(Records supplied)

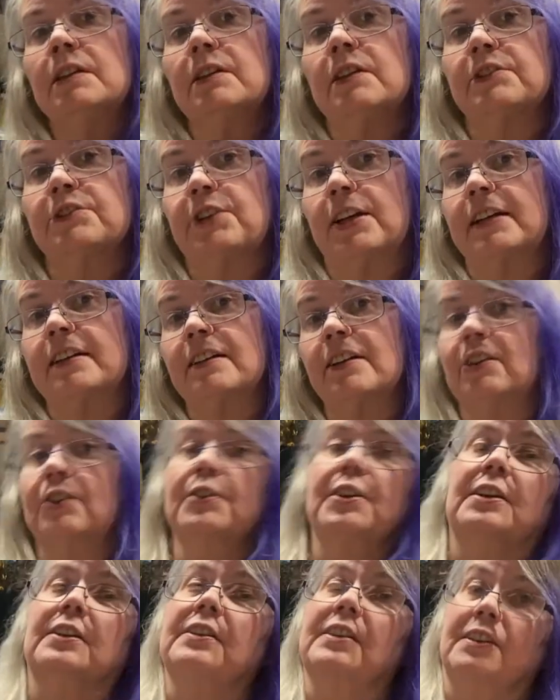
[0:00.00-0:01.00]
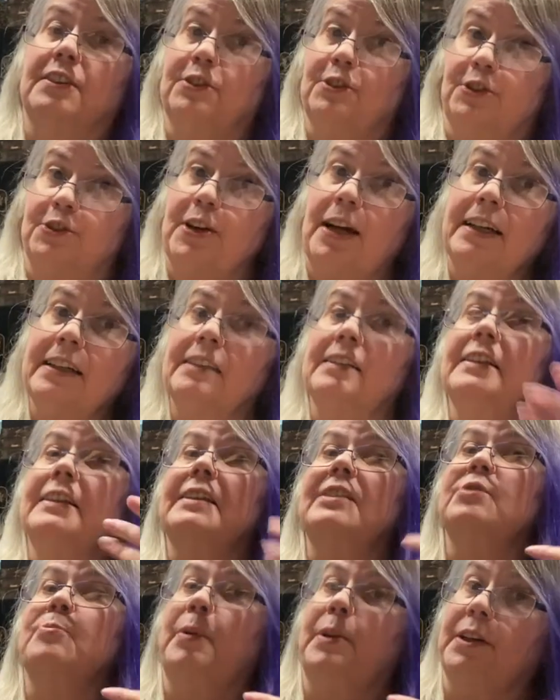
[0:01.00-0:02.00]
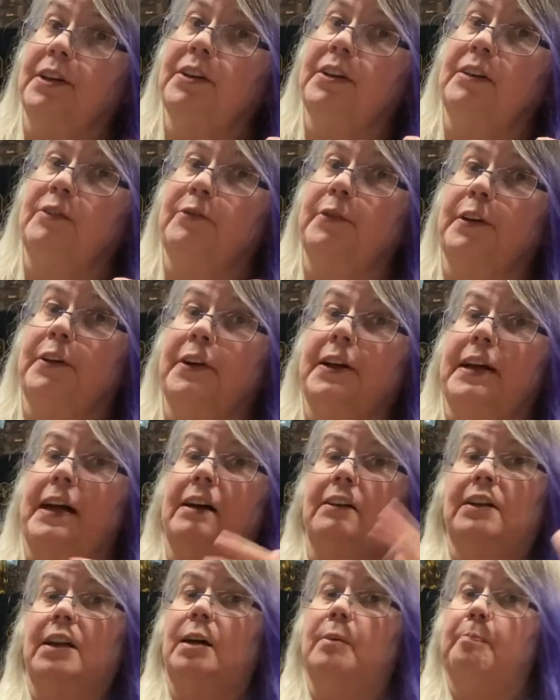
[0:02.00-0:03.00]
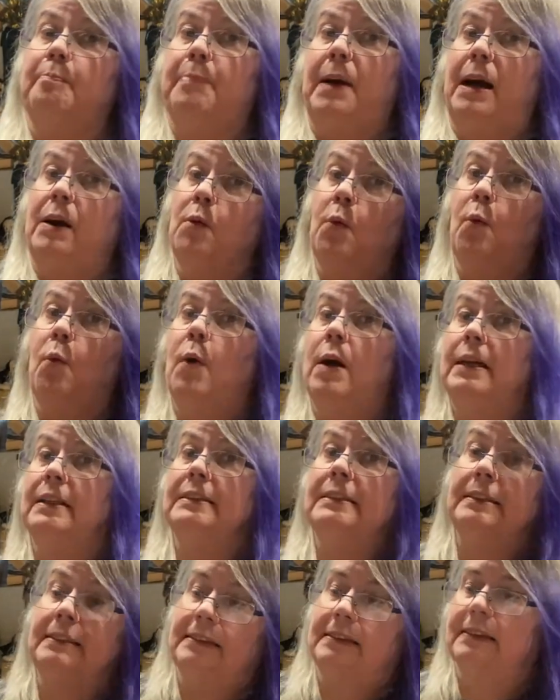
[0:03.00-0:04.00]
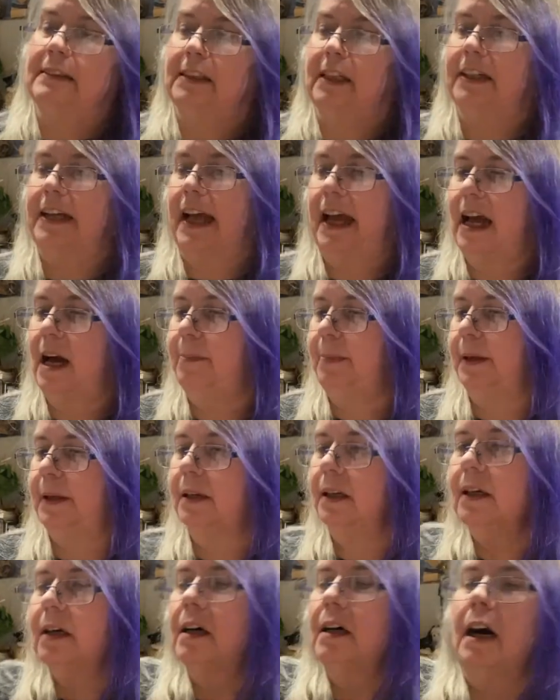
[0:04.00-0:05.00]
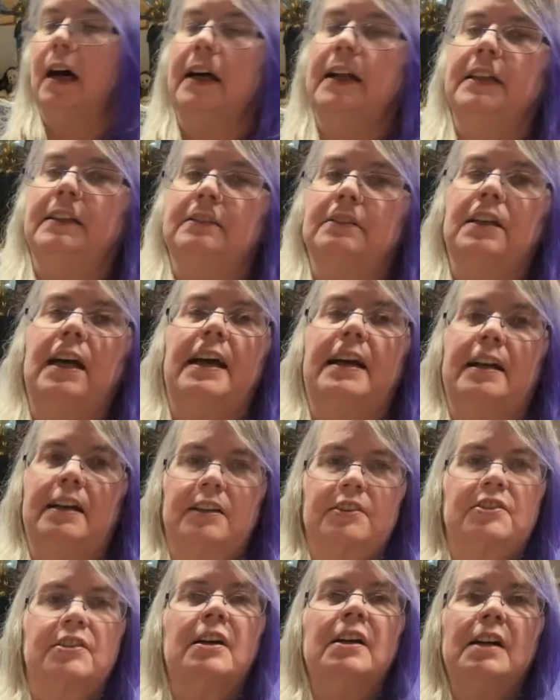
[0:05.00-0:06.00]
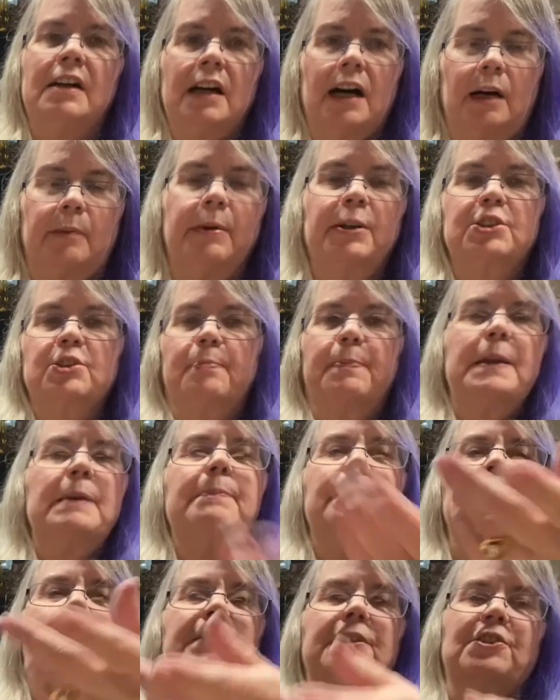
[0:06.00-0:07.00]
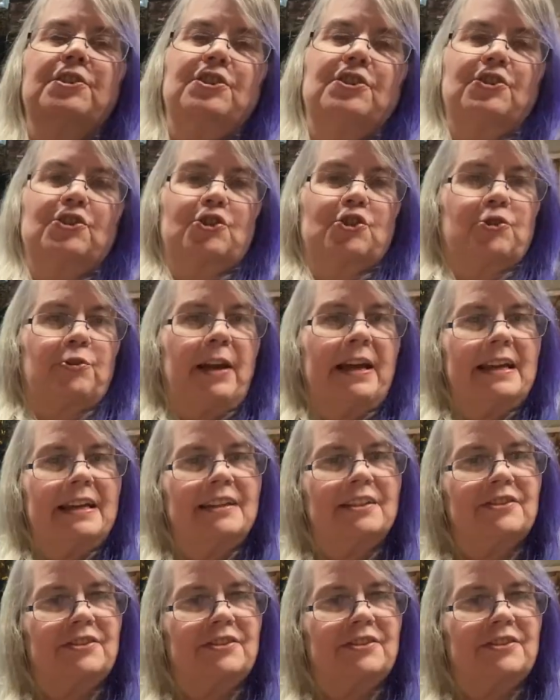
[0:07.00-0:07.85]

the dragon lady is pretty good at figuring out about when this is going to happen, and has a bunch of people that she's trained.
--
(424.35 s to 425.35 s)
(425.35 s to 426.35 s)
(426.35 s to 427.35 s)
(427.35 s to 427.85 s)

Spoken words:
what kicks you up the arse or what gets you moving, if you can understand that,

(Instructions for the task) Skipping the pictures, print the lines in the listing above exactly as written, starting at the line with "[0:00.00-0:01.00]" and ending at the line with "[0:06.00-0:07.00]", both included.

(Answer for this exercise)
[0:00.00-0:01.00]
[0:01.00-0:02.00]
[0:02.00-0:03.00]
[0:03.00-0:04.00]
[0:04.00-0:05.00]
[0:05.00-0:06.00]
[0:06.00-0:07.00]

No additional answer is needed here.